[Intel-gfx] [PATCH 2/2] drm/i915/pmu: Fix CPU hotplug with multiple GPUs

Tue Oct 20 12:10:02 UTC 2020

Quoting Chris Wilson (2020-10-20 12:59:57)
> Quoting Tvrtko Ursulin (2020-10-20 11:08:22)
> > From: Tvrtko Ursulin <tvrtko.ursulin at intel.com>
> > 
> > Since we keep a driver global mask of online CPUs and base the decision
> > whether PMU needs to be migrated upon it, we need to make sure the
> > migration is done for all registered PMUs (so GPUs).
> > 
> > To do this we need to track the current CPU for each PMU and base the
> > decision on whether to migrate on a comparison between global and local
> > state.
> > 
> > At the same time, since dynamic CPU hotplug notification slots are a
> > scarce resource and given how we already register the multi instance type
> > state, we can and should add multiple instance of the i915 PMU to this
> > same state and not allocate a new one for every GPU.
> > 
> > v2:
> >  * Use pr_notice. (Chris)
> > 
> > Signed-off-by: Tvrtko Ursulin <tvrtko.ursulin at intel.com>
> > Suggested-by: Daniel Vetter <daniel.vetter at intel.com> # dynamic slot optimisation
> > Cc: Chris Wilson <chris at chris-wilson.co.uk>
> > ---
> >  drivers/gpu/drm/i915/i915_pci.c |  7 ++++-
> >  drivers/gpu/drm/i915/i915_pmu.c | 50 ++++++++++++++++++++-------------
> >  drivers/gpu/drm/i915/i915_pmu.h |  6 +++-
> >  3 files changed, 41 insertions(+), 22 deletions(-)
> > 
> > diff --git a/drivers/gpu/drm/i915/i915_pci.c b/drivers/gpu/drm/i915/i915_pci.c
> > index 27964ac0638a..a384f51c91c1 100644
> > --- a/drivers/gpu/drm/i915/i915_pci.c
> > +++ b/drivers/gpu/drm/i915/i915_pci.c
> > @@ -1150,9 +1150,13 @@ static int __init i915_init(void)

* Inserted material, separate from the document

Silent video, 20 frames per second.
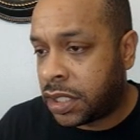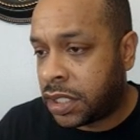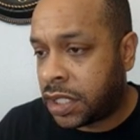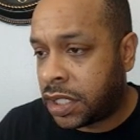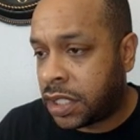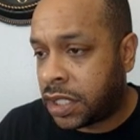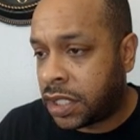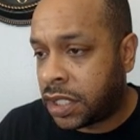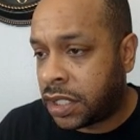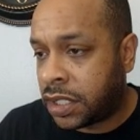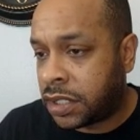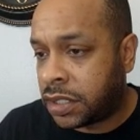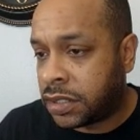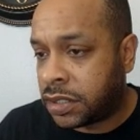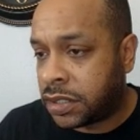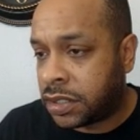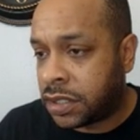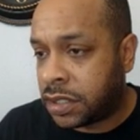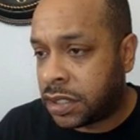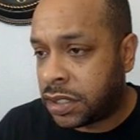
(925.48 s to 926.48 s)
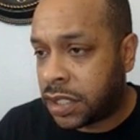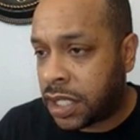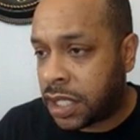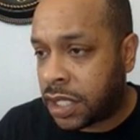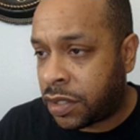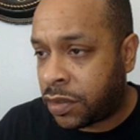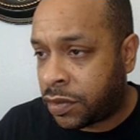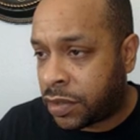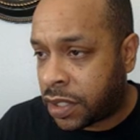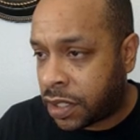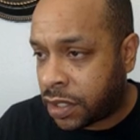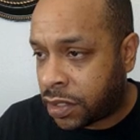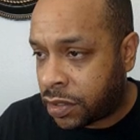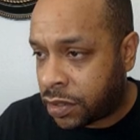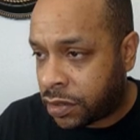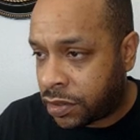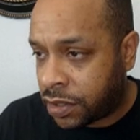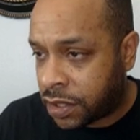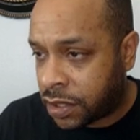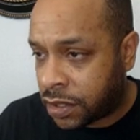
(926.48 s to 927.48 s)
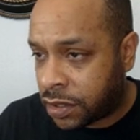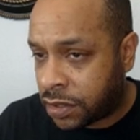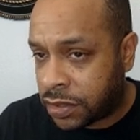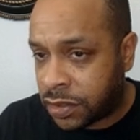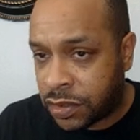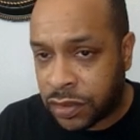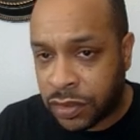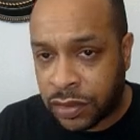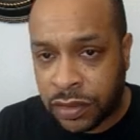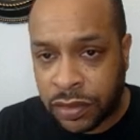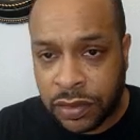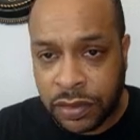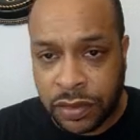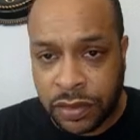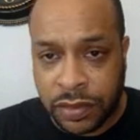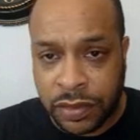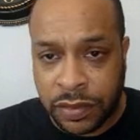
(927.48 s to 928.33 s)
And now when I go here to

> >                 return 0;
> >         }
> >  
> > +       i915_pmu_init();
> > +
> >         err = pci_register_driver(&i915_pci_driver);
> > -       if (err)
> > +       if (err) {
> > +               i915_pmu_exit();
> >                 return err;
> > +       }
> >  
> >         i915_perf_sysctl_register();
> >         return 0;
> > @@ -1166,6 +1170,7 @@ static void __exit i915_exit(void)

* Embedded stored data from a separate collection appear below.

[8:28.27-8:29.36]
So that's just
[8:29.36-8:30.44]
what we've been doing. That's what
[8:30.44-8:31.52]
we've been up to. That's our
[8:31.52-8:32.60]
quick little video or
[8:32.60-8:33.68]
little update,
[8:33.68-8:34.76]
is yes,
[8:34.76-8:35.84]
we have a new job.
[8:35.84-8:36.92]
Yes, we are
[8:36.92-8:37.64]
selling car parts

> >         i915_perf_sysctl_unregister();
> >         pci_unregister_driver(&i915_pci_driver);
> >         i915_globals_exit();
> > +       i915_pmu_exit();
> >  }
> >  
> >  module_init(i915_init);
> > diff --git a/drivers/gpu/drm/i915/i915_pmu.c b/drivers/gpu/drm/i915/i915_pmu.c
> > index 51ed7d0efcdc..0d6c0945621e 100644
> > --- a/drivers/gpu/drm/i915/i915_pmu.c
> > +++ b/drivers/gpu/drm/i915/i915_pmu.c
> > @@ -30,6 +30,7 @@
> >  #define ENGINE_SAMPLE_BITS (1 << I915_PMU_SAMPLE_BITS)
> >  
> >  static cpumask_t i915_pmu_cpumask;
> > +static unsigned int i915_pmu_target_cpu = -1;
> >  
> >  static u8 engine_config_sample(u64 config)
> >  {
> > @@ -1049,25 +1050,32 @@ static int i915_pmu_cpu_online(unsigned int cpu, struct hlist_node *node)

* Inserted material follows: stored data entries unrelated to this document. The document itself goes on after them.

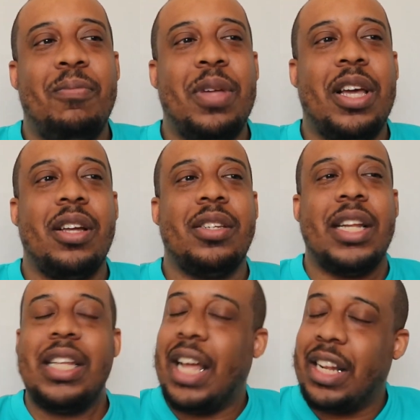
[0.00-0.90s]
Because
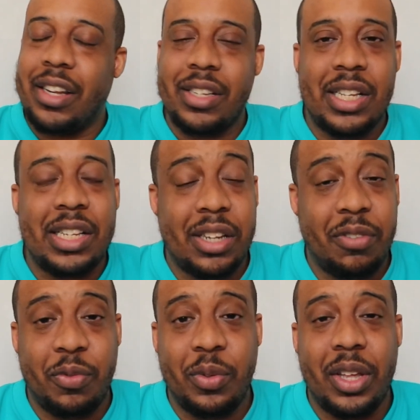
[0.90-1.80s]
at the end of the season,
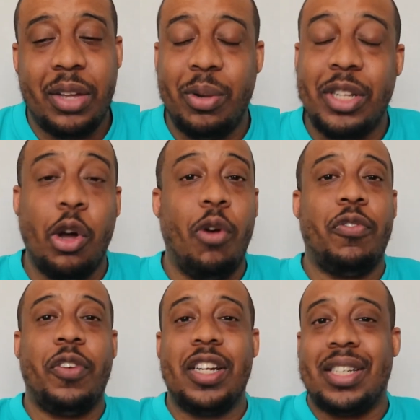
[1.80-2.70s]
if we don't
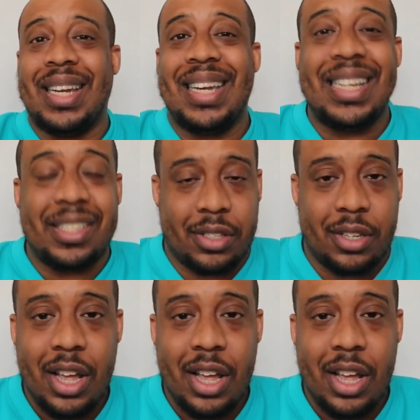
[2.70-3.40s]
finish at least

> >  static int i915_pmu_cpu_offline(unsigned int cpu, struct hlist_node *node)
> >  {
> >         struct i915_pmu *pmu = hlist_entry_safe(node, typeof(*pmu), cpuhp.node);
> > -       unsigned int target;
> > +       unsigned int target = i915_pmu_target_cpu;
> 
> So we still have multiple callbacks, one per pmu. But each callback is
> now stored in a list from the cpuhp_slot instead of each callback having
> its own slot.
> 
> >  
> >         GEM_BUG_ON(!pmu->base.event_init);
> >  
> >         if (cpumask_test_and_clear_cpu(cpu, &i915_pmu_cpumask)) {
> 
> On first callback...
> 
> >                 target = cpumask_any_but(topology_sibling_cpumask(cpu), cpu);
> 
> Pick any other cpu.
> 
> > +
> >                 /* Migrate events if there is a valid target */
> >                 if (target < nr_cpu_ids) {
> >                         cpumask_set_cpu(target, &i915_pmu_cpumask);
> > -                       perf_pmu_migrate_context(&pmu->base, cpu, target);
> > +                       i915_pmu_target_cpu = target;
> 
> Store target for all callbacks.
> 
> >                 }
> >         }
> >  
> > +       if (target < nr_cpu_ids && target != pmu->cpuhp.cpu) {
> 
> If global [i915_pmu_target_cpu] target has changed, update perf.
> 
> > +               perf_pmu_migrate_context(&pmu->base, cpu, target);
> > +               pmu->cpuhp.cpu = target;
> 
> It is claimed that cpuhp_state_remove_instance() will call the offline
> callback for all online cpus... Do we need a pmu->base.state != STOPPED
> guard?

s/claimed/it definitely does :)/

Or rather pmu->closed.
-Chris